There was no point in going after a lifeless part of myself that I could never hope to revive. I may as well let what used to be the best part of myself go with the friend who brought it out of me.
That would be best. So I will let it go.
Friends and family gather around the table of food. The men however stand off to the side, near the bar where somewhere in the bottom of a glass can be found amnesia from their pain.
At the other end is the mother and her husband. One crying the other stoically brave so the other can lean. It is hard to tell which is which from this distance.
I stand in between. At the halfway point between forgetting and feeling. I make no move toward either end. I stand instead at apathy.
I watch pain and forgiveness go on around me. But now I cannot feel either. I have become a stone. A decoration on the wall who can feel nothing even when approached.

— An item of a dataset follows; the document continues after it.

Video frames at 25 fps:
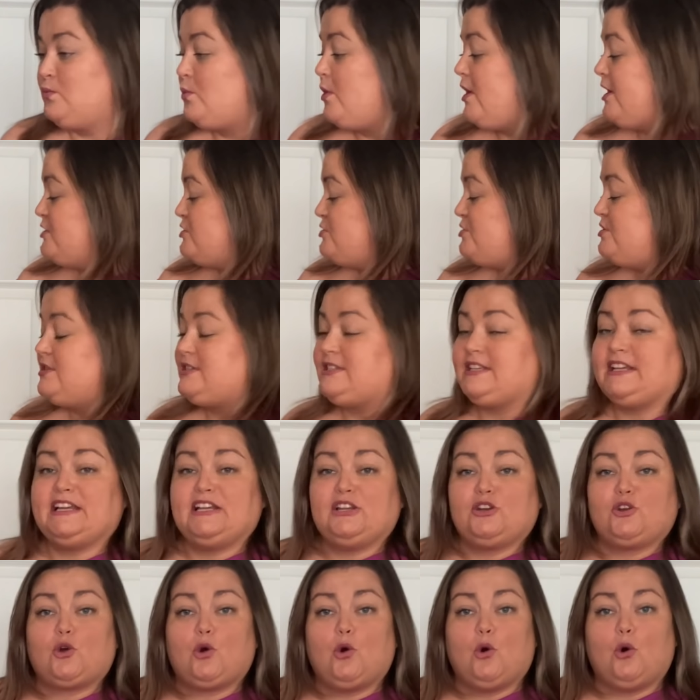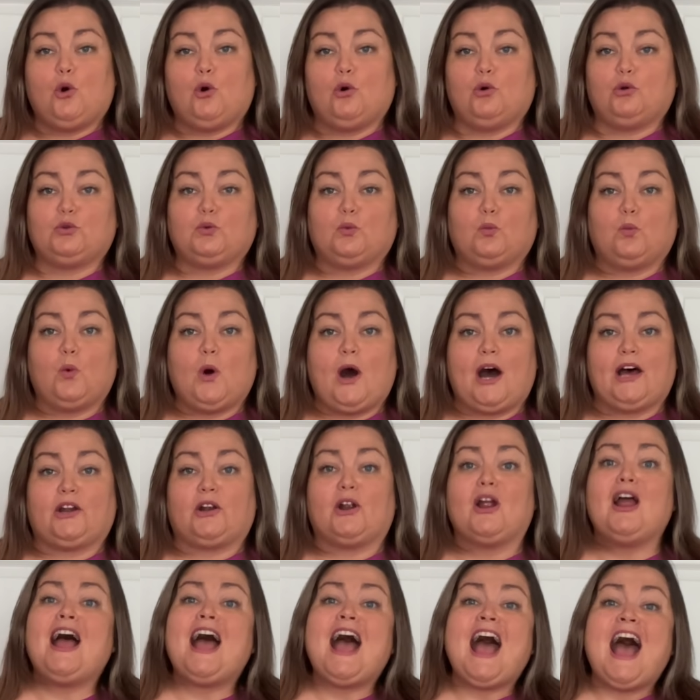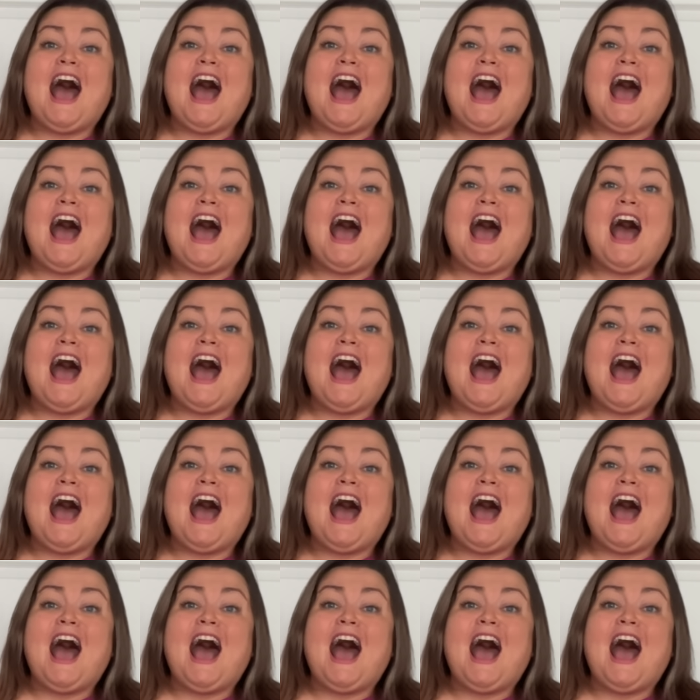wash this in cold water.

Death is what brought me here today. I wish to leave it behind as soon as I leave. But I know that that black demon will haunt me no matter where I go.
I let it, taunting it on with my inability to feel emotion.
The dark lets me see the stone most clearly. I no longer see her name or the day at which I found her lying in her room.
Now I see who she was, happiness, joy, laughter. All of who she was and could have been. And my heart digs itself out of the tomb and begins to crack at my façade that was more fragile than I could have guessed; one tear at a time.